My Octopus Teacher tells the story of a man - a filmmaker and scuba diver - who sees his life change for the better when he comes into connection with the natural environment and specifically, with a common octopus. "We wanted viewers to think deeply about their relationship with the natural world and their place in the world." This is a film about nature but above all about values and feelings such as love, friendship, empathy, vulnerability, respect, fear or protection. 
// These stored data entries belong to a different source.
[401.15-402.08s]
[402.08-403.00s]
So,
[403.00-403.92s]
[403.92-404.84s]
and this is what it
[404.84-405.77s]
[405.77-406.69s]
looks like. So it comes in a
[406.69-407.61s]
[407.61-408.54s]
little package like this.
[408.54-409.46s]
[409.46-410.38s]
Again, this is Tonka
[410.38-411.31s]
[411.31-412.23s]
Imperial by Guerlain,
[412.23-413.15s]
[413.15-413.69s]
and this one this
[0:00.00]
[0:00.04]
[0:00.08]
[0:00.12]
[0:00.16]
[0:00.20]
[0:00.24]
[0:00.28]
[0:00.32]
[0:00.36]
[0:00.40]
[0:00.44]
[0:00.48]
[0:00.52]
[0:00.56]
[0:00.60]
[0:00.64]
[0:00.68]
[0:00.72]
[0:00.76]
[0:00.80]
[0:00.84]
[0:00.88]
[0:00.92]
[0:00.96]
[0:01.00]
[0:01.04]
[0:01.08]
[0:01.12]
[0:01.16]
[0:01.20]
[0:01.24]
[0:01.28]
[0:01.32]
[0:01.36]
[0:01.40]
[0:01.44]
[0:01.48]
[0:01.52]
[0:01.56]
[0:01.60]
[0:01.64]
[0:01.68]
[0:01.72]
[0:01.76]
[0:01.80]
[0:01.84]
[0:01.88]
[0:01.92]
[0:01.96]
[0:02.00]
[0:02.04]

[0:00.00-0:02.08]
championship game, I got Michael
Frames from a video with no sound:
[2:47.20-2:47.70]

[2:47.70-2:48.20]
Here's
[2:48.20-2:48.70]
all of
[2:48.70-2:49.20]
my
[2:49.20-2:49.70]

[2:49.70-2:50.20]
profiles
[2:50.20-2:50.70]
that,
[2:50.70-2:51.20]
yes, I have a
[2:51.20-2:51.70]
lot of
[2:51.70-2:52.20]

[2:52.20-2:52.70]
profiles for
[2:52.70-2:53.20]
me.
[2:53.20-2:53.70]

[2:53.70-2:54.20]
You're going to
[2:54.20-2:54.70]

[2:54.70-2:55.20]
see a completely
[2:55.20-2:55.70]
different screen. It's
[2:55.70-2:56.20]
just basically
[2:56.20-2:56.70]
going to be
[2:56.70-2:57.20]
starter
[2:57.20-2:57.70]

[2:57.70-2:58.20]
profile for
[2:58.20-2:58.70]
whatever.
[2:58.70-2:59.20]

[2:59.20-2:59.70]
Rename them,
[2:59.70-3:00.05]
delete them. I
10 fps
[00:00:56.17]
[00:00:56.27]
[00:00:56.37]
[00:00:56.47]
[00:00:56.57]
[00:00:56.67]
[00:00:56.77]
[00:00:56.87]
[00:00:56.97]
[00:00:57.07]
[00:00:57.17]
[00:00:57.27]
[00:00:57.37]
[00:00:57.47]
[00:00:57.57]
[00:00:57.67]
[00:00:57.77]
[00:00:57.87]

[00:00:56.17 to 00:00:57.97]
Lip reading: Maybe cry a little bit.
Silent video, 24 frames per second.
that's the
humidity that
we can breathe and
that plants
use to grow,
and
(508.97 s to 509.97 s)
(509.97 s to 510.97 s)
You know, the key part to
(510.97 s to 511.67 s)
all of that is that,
Possibly the main lesson of this documentary is that human beings are part of a more complex system, not just mere spectators, and how we can actively participate in the care of the Planet. "We are animals. We have evolved as part of nature over millions of years. Our ability to adapt to our environment is what made our species successful, but we seem to have lost our place within that larger ecological system."

Awarded II edition of the festival:

Documentary and report: My Octopus Teacher. South Africa, 85 min, 2020. Off the Fence and The Sea Change Project.

Television program: Changing Seas: "Corals in Crisis". United States, 26 min, 2019. South Florida PBS.

Student production: Those In Grass Houses. United Kingdom, 30 min, 2020. Christian Lawes.

work produced by universities: A Voice Above Nature. United Kingdom, 13 min, 2018. UWE Bristol.

Video on web or social networks: I Am Vital. France, 6 min, 2020. Florian Ledoux.

Passion for Science: Margarita del Val.

award of the public: Órbita Laika - Seas and Oceans. Spain, 56 min, 2019. RTVE and K 2000.